I don't know if you've ever seen a siamese cat, but it's the same pattern. They've got creamy colored hair and dark markings, (tones of brown or gray), on their noses, ears, base of the tail, and sometimes feet. The dark coloring fades in to the cream, gradually getting lighter. The darker tones can go up to half way up the body before it's fully faded to the cream.
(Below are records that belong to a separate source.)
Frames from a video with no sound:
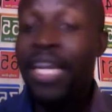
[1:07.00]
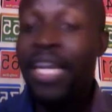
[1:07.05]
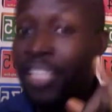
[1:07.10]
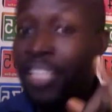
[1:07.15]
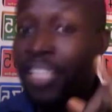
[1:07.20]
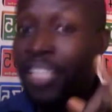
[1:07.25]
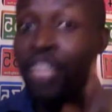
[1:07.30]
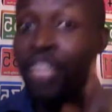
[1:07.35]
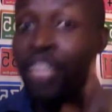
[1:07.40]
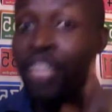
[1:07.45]

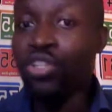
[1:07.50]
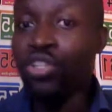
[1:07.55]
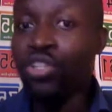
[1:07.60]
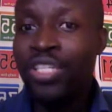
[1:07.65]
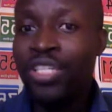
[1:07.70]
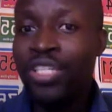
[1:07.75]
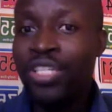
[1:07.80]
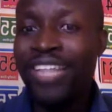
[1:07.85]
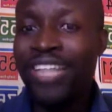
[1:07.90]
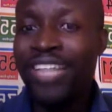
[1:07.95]
Take
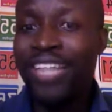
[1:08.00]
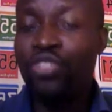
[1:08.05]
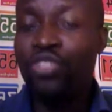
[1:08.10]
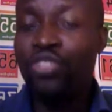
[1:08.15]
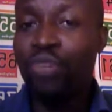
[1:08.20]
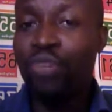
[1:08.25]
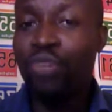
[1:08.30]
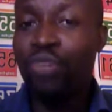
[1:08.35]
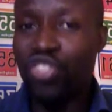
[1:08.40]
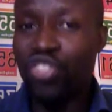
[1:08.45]
note that you
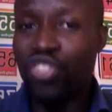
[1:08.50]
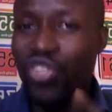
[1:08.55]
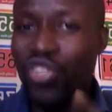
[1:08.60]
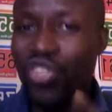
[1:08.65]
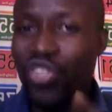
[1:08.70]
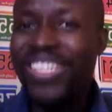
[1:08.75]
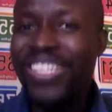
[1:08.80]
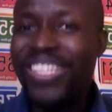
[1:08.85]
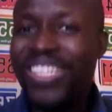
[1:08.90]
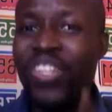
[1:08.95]
must
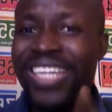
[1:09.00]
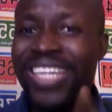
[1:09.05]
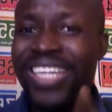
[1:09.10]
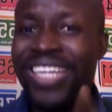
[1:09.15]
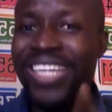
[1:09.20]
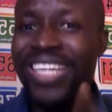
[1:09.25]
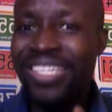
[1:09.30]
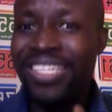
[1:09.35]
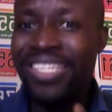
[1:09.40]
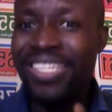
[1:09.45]
study not
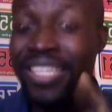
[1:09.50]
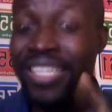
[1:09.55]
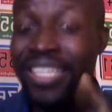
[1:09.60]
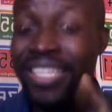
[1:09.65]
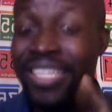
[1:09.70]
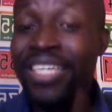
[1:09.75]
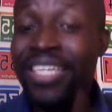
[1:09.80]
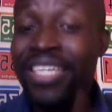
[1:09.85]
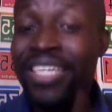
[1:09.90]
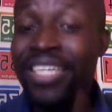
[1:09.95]
less than
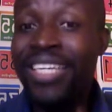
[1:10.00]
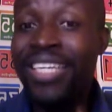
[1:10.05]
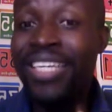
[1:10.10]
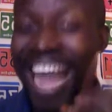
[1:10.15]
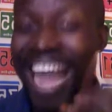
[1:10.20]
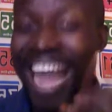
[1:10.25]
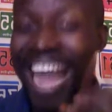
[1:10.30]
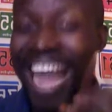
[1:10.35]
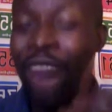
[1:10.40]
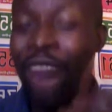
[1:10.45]

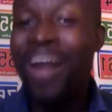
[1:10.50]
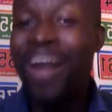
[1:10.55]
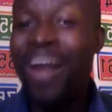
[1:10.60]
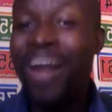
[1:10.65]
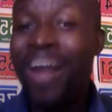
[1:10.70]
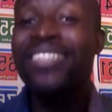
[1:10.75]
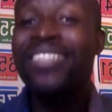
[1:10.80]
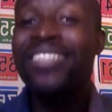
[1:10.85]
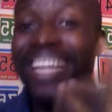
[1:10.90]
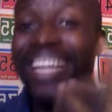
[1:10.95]
3
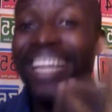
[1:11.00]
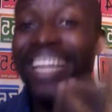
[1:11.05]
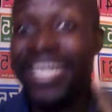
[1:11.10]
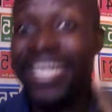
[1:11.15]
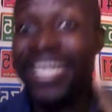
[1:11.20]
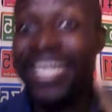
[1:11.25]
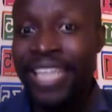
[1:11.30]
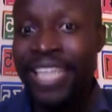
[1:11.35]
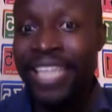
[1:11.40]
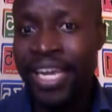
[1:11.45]
hours
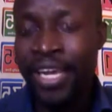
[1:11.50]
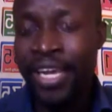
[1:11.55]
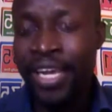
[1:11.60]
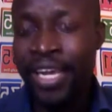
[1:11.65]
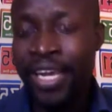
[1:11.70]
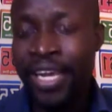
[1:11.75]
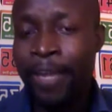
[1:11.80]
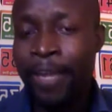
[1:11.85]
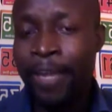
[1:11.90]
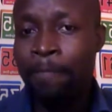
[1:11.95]
a
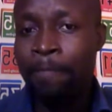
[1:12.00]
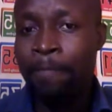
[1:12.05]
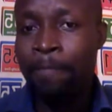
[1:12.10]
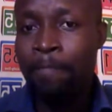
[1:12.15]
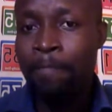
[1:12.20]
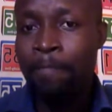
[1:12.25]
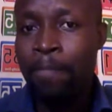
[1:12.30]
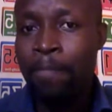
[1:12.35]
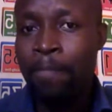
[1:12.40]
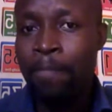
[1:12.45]
day.
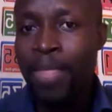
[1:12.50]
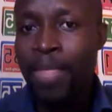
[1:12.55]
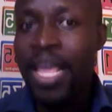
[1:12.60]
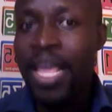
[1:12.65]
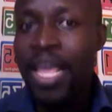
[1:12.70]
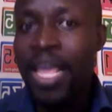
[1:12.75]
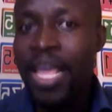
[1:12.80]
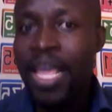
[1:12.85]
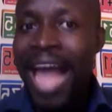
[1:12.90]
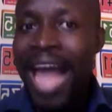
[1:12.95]

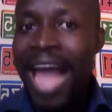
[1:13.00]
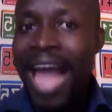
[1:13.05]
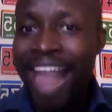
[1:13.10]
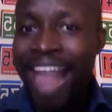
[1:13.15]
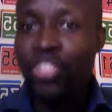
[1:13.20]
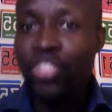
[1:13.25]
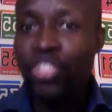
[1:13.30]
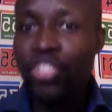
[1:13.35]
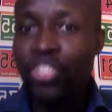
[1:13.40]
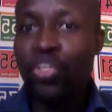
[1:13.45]

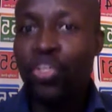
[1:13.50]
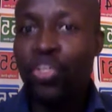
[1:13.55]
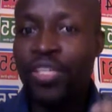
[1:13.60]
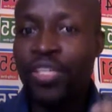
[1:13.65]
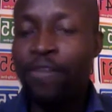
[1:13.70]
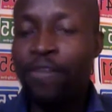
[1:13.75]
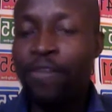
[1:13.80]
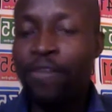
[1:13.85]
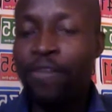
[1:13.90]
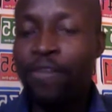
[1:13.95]
Ask
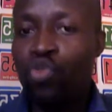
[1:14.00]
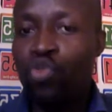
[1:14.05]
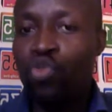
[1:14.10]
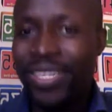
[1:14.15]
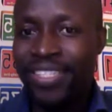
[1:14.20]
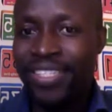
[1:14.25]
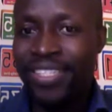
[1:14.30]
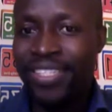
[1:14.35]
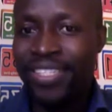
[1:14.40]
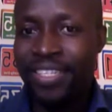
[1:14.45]
yourself
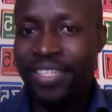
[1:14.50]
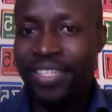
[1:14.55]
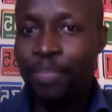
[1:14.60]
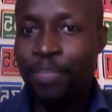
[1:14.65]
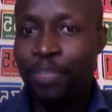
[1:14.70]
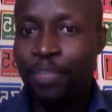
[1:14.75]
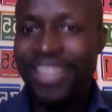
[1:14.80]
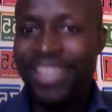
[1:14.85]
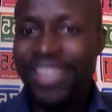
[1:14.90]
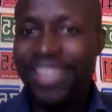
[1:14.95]

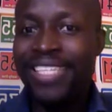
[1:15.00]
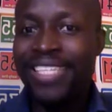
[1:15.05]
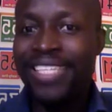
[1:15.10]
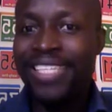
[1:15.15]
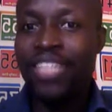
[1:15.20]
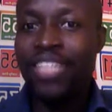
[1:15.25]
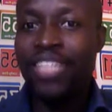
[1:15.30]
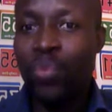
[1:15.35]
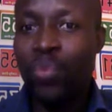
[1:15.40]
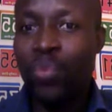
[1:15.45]
questions,
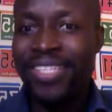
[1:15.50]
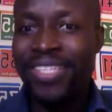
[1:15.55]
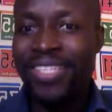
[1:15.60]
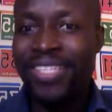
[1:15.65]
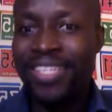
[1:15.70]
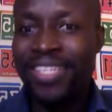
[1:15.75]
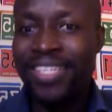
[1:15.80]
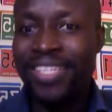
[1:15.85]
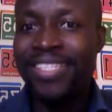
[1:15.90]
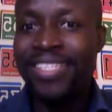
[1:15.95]
pertinent
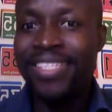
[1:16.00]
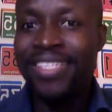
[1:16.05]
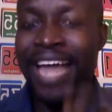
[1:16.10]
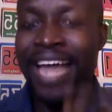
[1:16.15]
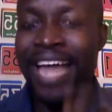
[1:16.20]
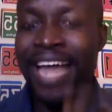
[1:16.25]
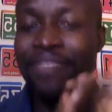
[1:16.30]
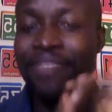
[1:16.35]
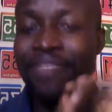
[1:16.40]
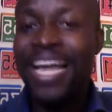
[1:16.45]
questions
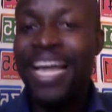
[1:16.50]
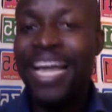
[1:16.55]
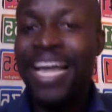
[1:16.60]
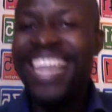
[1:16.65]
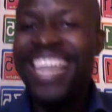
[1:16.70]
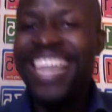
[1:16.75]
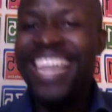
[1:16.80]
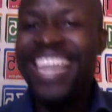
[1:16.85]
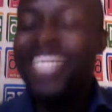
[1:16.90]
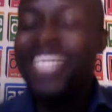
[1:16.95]

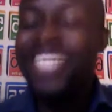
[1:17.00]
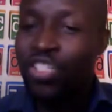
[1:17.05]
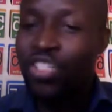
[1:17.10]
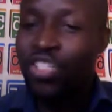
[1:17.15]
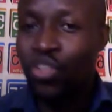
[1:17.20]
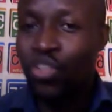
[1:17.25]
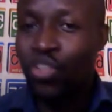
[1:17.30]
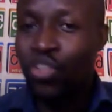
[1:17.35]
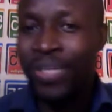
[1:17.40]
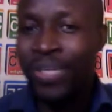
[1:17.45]
after
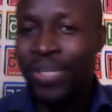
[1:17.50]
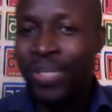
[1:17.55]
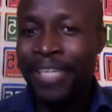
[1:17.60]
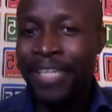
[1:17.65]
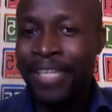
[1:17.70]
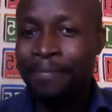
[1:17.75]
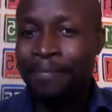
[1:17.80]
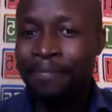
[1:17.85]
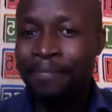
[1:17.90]
each study.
I hope that was a decent description.


----------



## nikki_malicious (Jun 24, 2009)

Stace87 said:


> nikki_malicious said:
> 
> 
> > i dont have any pictures of scat rat yet, but hes adorable. hes missing half his fur in patches all over his body because the people who had him before us abused him and didnt feed him.
> ...


yeah what happened was back in december, some one bought him from petsmart and kept him in the cardboard carrier for three days with no food or water. they then returned him because he was "sick". in the proccess due to stress and everything he lost most of his fur. he only grew back parts of his fur. then he sat in the back of the store until june when we adopted him. they tried to take care of him, but they coudnt put him back out for sale. he was free because he was an "adoption" and not a sale. but hes really sweet, just a little nervous around everything.


----------



## maddy (Jul 27, 2009)

i cant believe someone would do that to a defenceless animal!!!
that makes me really angry!!!


----------



## teresaisaacs (Jul 31, 2009)

poor ratty... hope he is improving, at least he can live his life comfortably now... Why the heck do people think they can treat poor ratties like that  

very cute ratties by the way xxx


----------



## nikki_malicious (Jun 24, 2009)

yeah hes much happier here. im glad we got him too. his hair is all rough but hes all scraggly looking. hes soooo cute... like an old teddy bear.


----------



## nikki_malicious (Jun 24, 2009)

i finally have a picture of scat rat!! i figured out how to hook up my bf's camera to my computer finally so voilla!! here he is...









he is a total sweety thought. still a little skiddish and i havent totally figured out his personality yet. but i think once we get him less nervous he'll be a super squishy buddy


----------